Not much help is it? While you may be a voice crying out in the wilderness, try to get your organization to simplify the three roles to the following job descriptions:

  • Program Manager: Manages Programs which are made up of multiple linked projects
  • Project Manager: Manages one or more projects
  • Project Coordinator: Assists Project Managers in the administration of projects.

So the coordinator may update Gantt charts, gather status, write status reports, meeeting minutes and set agendas. The Project Manager is responsible for the success of a Project, often using the assistance of a Project Coordinator. The Program Manager is responsible for the success of a Program, using many Project Managers to aid in this effort.

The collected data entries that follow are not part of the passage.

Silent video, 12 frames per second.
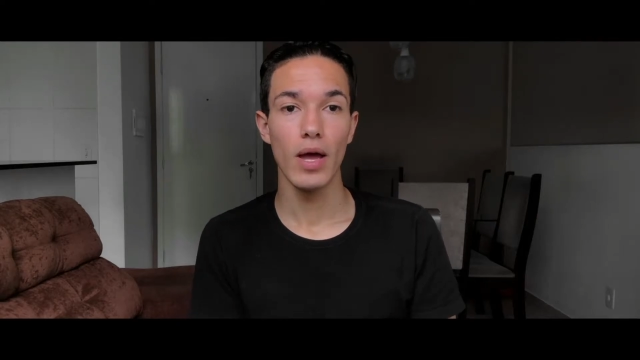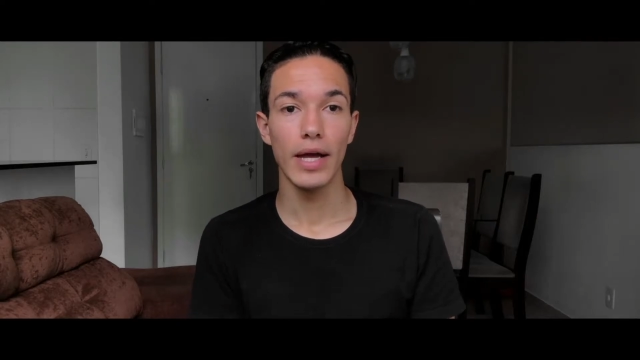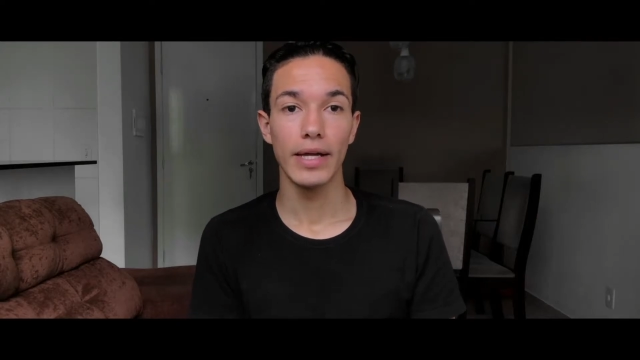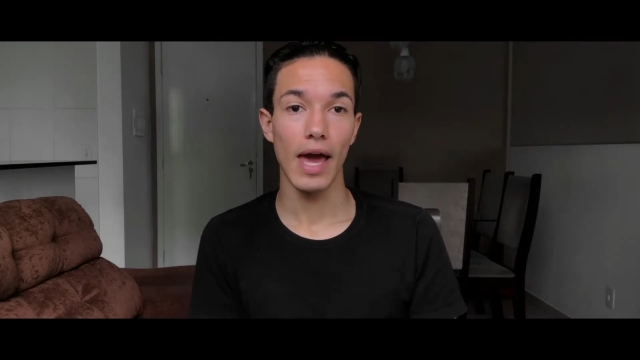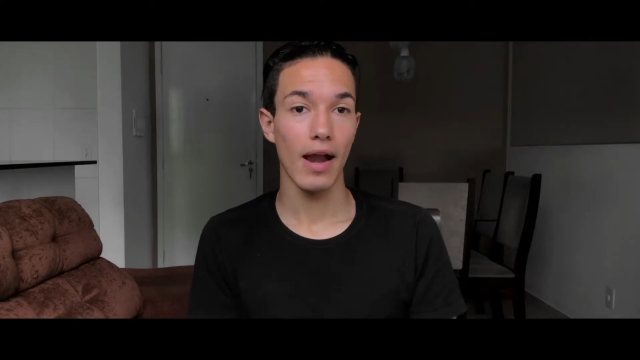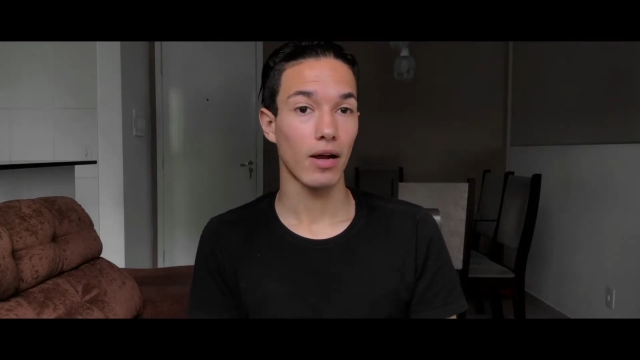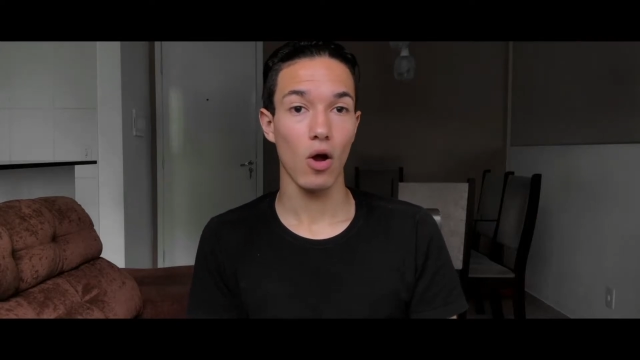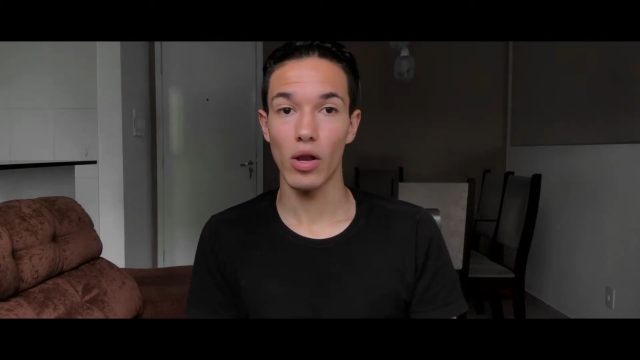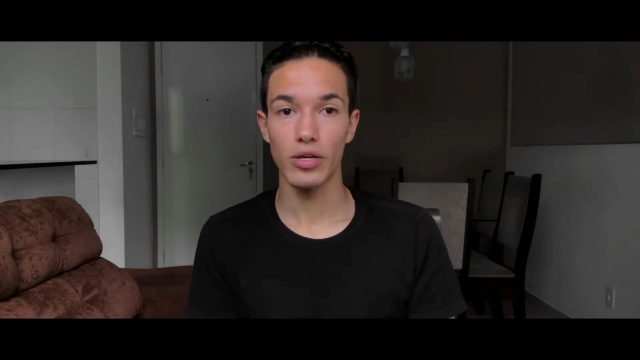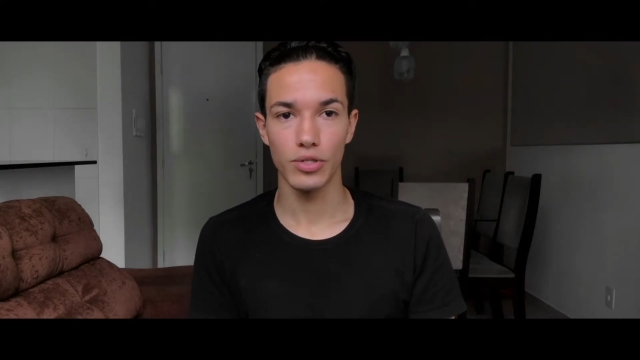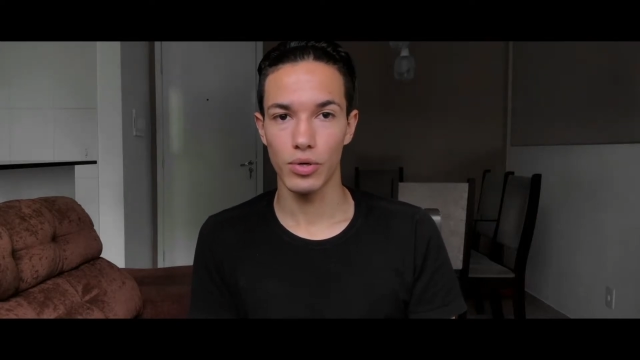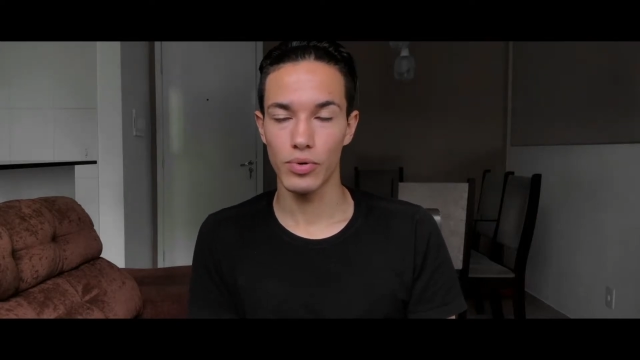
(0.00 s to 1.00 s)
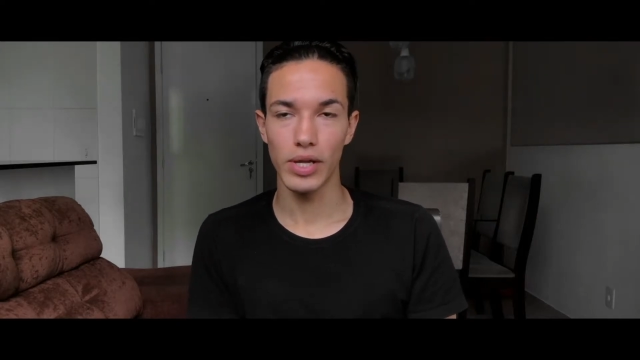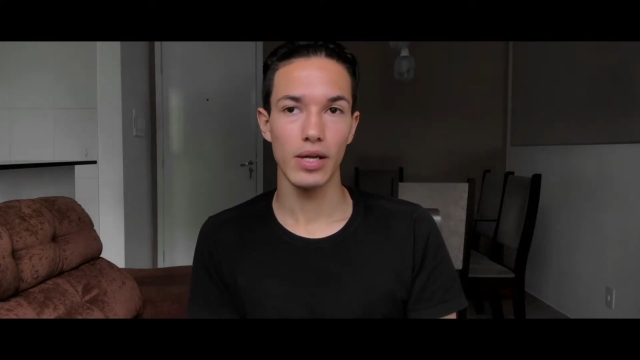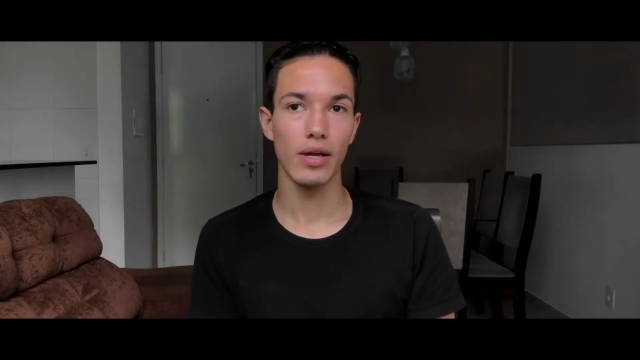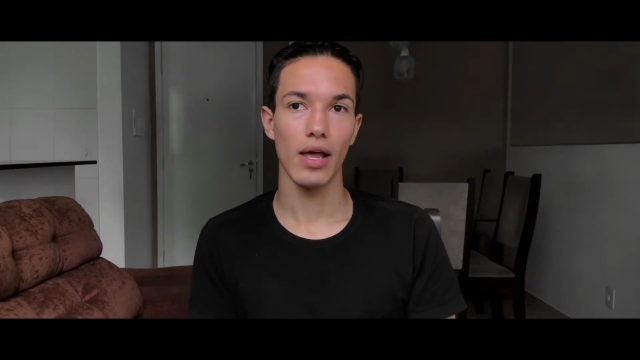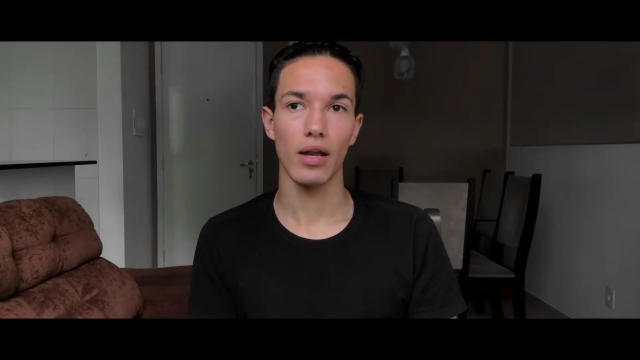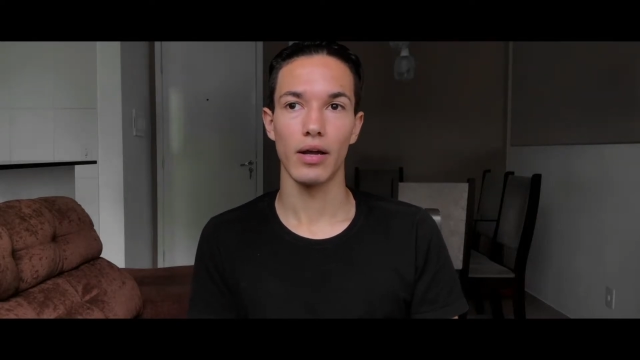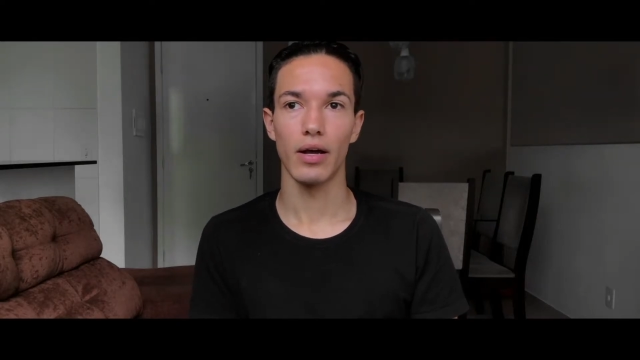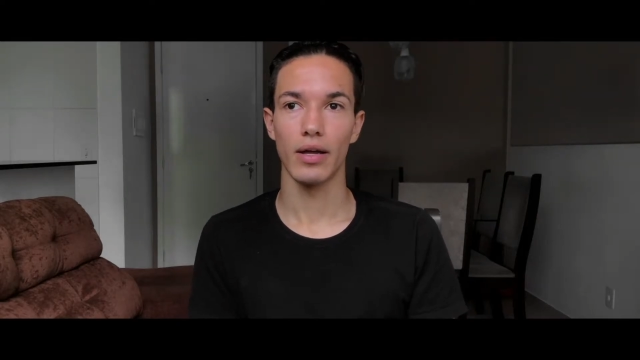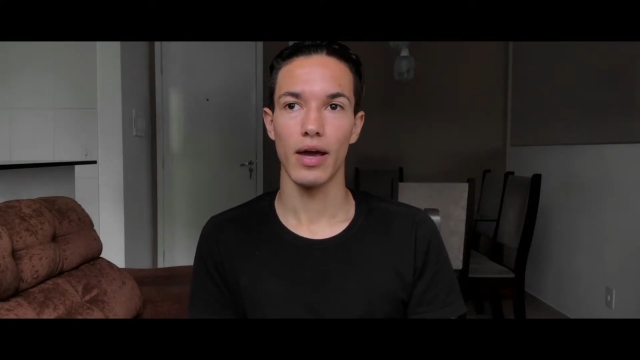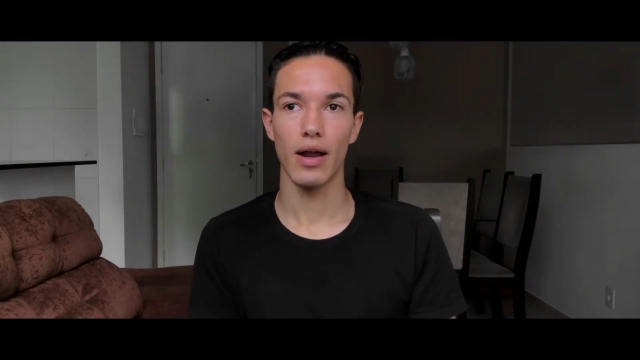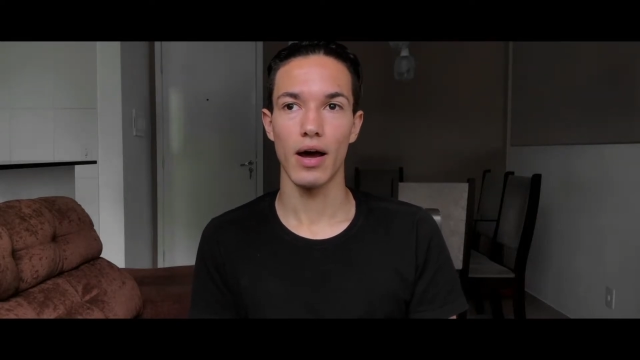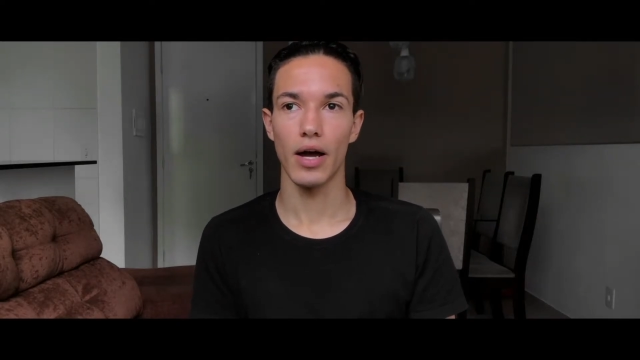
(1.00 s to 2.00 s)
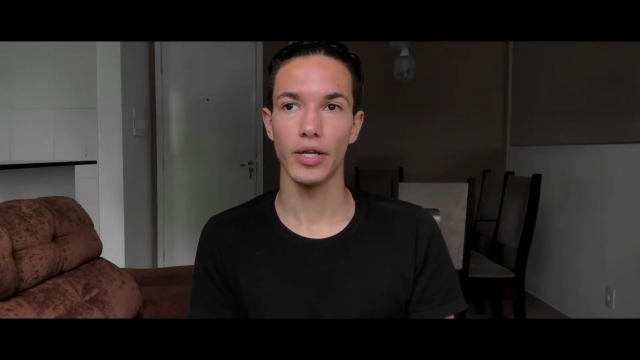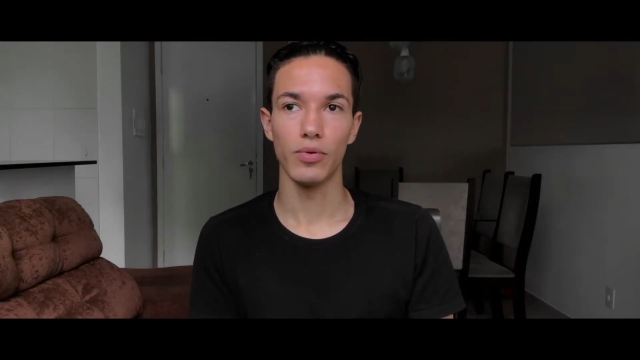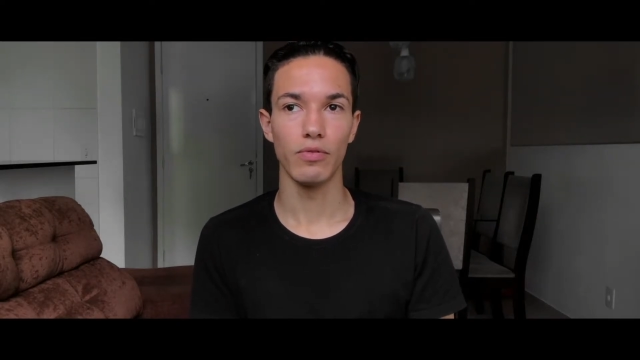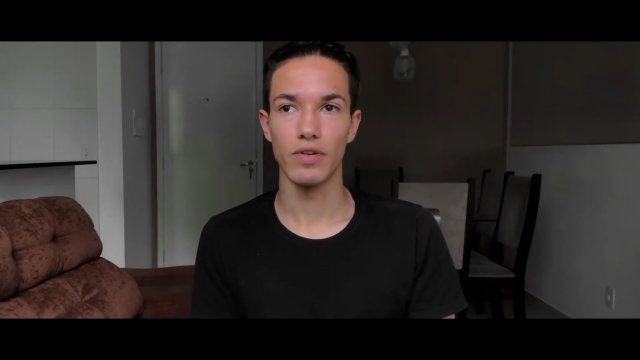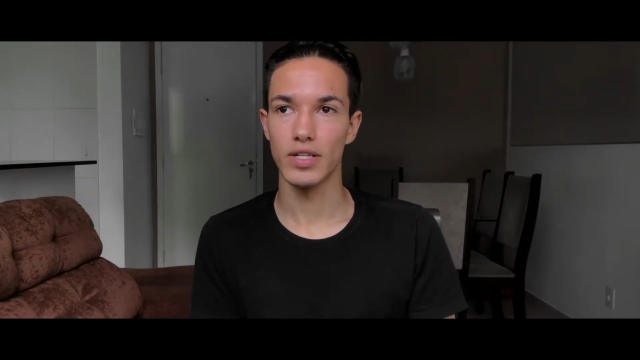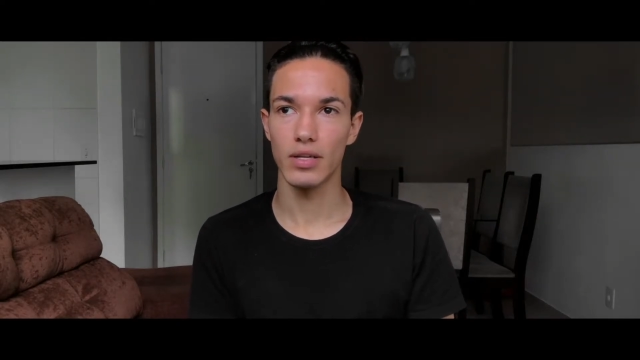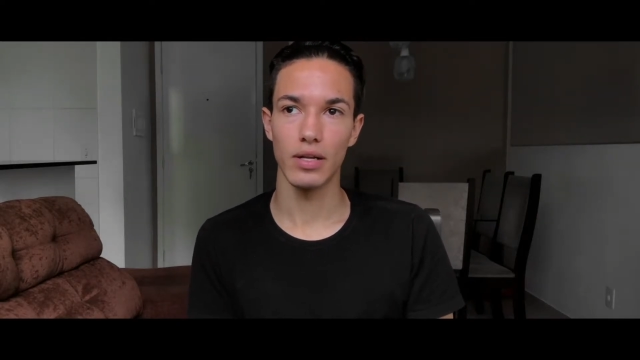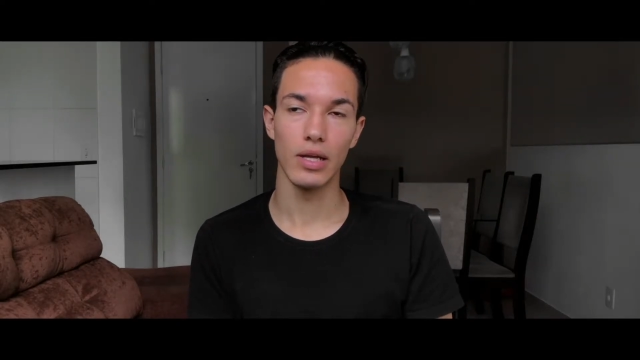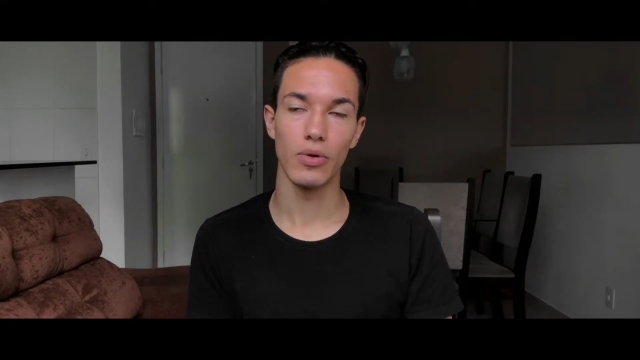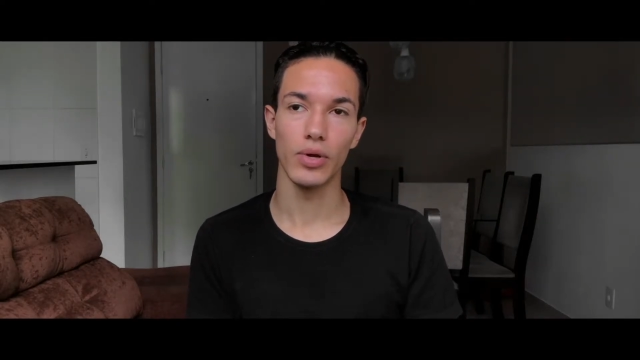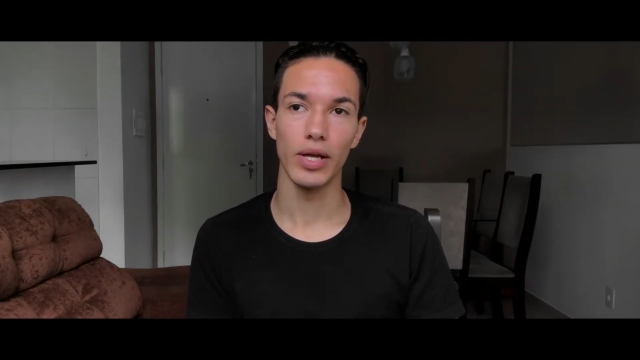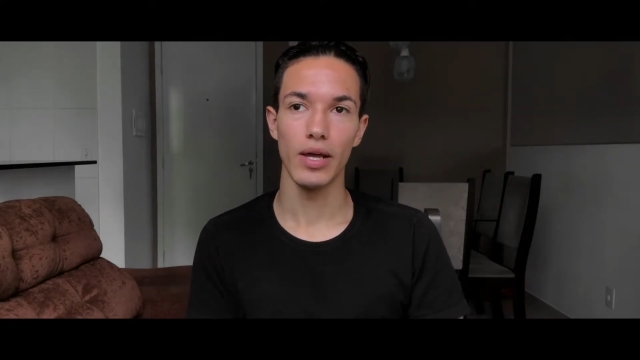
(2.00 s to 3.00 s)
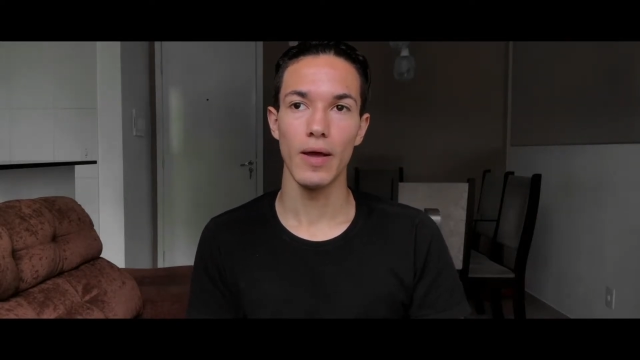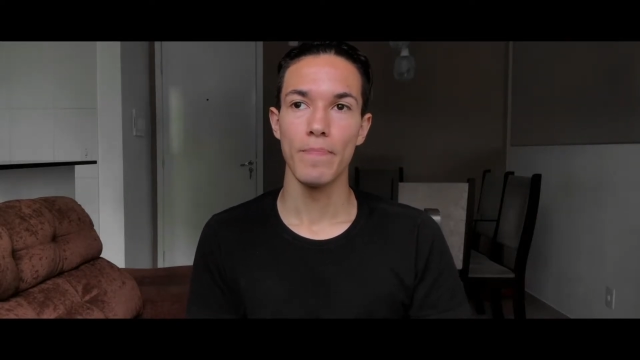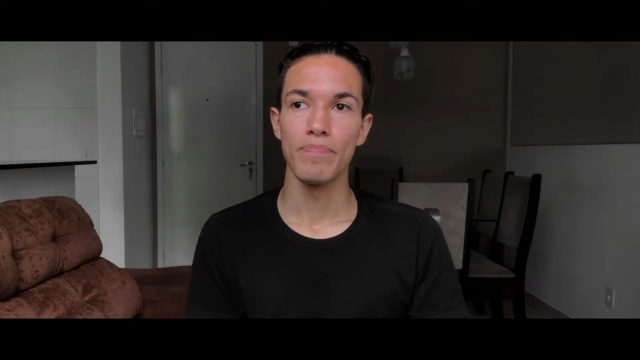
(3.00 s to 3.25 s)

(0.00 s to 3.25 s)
get a college degree, get a university degree,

Think of the three roles like a functional organization. The Program Manager is the Director, responsible for managing many different managers and lots of related projects and ongoing operations while completing large business objectives. His communications with the project managers may be once or twice a month. The Project Manager is like a manager in the organization, managing one to four projects. She communicates with her team multiple times a day to keep the projects on track. The Project Coordinator is like the manager's administrative assistant, doing all the routine work, uncovering the problems while the Project Manager solves the big problems, removes the obstacles to the team's success. Communication is several times a day.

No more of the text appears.